Un viaggio nel Mezzogiorno postunitario, tra rivolte contadine, brigantaggio e la dura repressione del nuovo Stato italiano

“La Prima Guerra Civile”: Gianni Oliva riapre un capitolo "opaco" dell’Unità d’Italia

Gianni Oliva alla presentazione della sua nuova opera

Con il suo nuovo saggio "La Prima Guerra Civile", Gianni Oliva torna a mettere mano a una delle pagine più controverse e opache della storia nazionale: ciò che accadde nel Mezzogiorno subito dopo il 1861, quando l’Italia era appena nata e già si ritrovava invasa da violenze, rivolte e repressioni. Un passato che i manuali scolastici hanno spesso definito in breve con la parola “brigantaggio” ma che, nella lettura dell’autore, assume le dimensioni di un vero e proprio conflitto interno, una guerra civile capace di minare dalle fondamenta il nuovo Stato unitario.

Oliva ricostruisce un’Italia meridionale profondamente delusa dalle promesse del Risorgimento. L’unificazione, salutata come un ingresso nella modernità, per gran parte delle popolazioni del Sud significò invece un brusco cambio di regime: l’immediata applicazione delle leggi piemontesi, nuove tasse, la leva obbligatoria, la cancellazione improvvisa delle autonomie locali.

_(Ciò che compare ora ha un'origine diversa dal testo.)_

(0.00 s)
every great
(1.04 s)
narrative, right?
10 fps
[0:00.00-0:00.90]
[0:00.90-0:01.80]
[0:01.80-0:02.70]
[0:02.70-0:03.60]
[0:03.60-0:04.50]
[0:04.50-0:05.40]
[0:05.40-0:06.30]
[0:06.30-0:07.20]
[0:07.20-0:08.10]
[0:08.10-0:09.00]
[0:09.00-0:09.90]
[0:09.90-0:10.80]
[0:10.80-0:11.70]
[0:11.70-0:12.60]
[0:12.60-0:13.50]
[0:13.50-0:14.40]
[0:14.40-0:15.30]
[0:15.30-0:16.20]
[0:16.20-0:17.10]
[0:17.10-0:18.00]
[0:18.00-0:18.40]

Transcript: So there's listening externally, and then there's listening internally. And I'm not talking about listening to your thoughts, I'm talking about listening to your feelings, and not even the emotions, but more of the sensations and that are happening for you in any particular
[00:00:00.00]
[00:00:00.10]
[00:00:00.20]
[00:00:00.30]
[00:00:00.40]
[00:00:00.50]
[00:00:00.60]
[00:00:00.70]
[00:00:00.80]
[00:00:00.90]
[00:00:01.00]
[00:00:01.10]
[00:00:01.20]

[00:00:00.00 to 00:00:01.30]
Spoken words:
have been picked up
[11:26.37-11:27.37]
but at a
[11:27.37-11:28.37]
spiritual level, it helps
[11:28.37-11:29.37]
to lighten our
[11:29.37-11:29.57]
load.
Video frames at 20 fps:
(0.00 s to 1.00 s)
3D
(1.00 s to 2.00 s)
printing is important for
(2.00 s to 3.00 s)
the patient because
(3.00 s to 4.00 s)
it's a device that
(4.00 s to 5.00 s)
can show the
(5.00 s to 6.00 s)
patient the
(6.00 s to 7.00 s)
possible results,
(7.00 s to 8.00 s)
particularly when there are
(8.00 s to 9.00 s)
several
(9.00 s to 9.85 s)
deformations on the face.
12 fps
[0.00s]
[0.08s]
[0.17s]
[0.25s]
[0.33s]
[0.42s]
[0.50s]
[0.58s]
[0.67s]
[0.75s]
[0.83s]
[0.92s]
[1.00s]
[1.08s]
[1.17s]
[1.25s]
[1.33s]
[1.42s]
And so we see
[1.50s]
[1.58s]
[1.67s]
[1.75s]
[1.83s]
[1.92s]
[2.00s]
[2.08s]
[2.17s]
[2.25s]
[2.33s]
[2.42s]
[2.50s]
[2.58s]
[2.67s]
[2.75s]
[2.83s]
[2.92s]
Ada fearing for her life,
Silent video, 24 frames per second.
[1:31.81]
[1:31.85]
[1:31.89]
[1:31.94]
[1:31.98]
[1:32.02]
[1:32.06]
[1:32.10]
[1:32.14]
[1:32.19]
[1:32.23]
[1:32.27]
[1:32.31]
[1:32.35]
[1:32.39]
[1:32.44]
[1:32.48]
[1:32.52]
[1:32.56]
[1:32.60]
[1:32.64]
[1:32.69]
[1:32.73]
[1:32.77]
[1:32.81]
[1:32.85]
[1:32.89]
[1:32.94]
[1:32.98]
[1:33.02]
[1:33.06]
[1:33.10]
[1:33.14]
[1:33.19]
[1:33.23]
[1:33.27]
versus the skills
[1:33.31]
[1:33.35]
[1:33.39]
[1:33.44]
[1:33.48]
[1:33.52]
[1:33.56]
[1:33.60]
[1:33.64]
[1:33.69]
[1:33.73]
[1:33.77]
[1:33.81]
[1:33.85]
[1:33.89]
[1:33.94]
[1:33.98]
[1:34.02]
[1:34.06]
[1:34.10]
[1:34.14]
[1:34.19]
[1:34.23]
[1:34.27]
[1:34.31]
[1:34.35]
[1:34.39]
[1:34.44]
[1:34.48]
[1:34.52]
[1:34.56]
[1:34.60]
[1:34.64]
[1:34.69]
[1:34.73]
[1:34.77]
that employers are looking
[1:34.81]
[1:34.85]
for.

Quella “piemontesizzazione”, pensata come passo necessario per unificare il Paese, si tradusse per molti in un aggravio insostenibile, un trauma civile che generò un diffuso sentimento di ostilità verso il nuovo Stato.

L’immagine che emerge dalle pagine del libro è quella di un Sud ridotto a teatro di operazioni militari. Eppure, come sostiene Oliva, proprio da questo rimosso affiorano molte delle fratture che ancora oggi attraversano il Paese: l’incomprensione fra Nord e Sud, la sfiducia verso lo Stato, le disuguaglianze strutturali che non hanno mai smesso di alimentare tensioni e stereotipi. La prima guerra civile non si limita a denunciare ciò che è stato nascosto; invita anche a ripensare il modo in cui raccontiamo il Risorgimento. L’autore non ne mette in discussione la necessità storica, ma ne evidenzia il carattere contraddittorio, tutt’altro che lineare. L’Italia doveva nascere, ma forse avrebbe potuto farlo attraverso un percorso più attento alle condizioni del Mezzogiorno, meno segnato da imposizioni e violenze.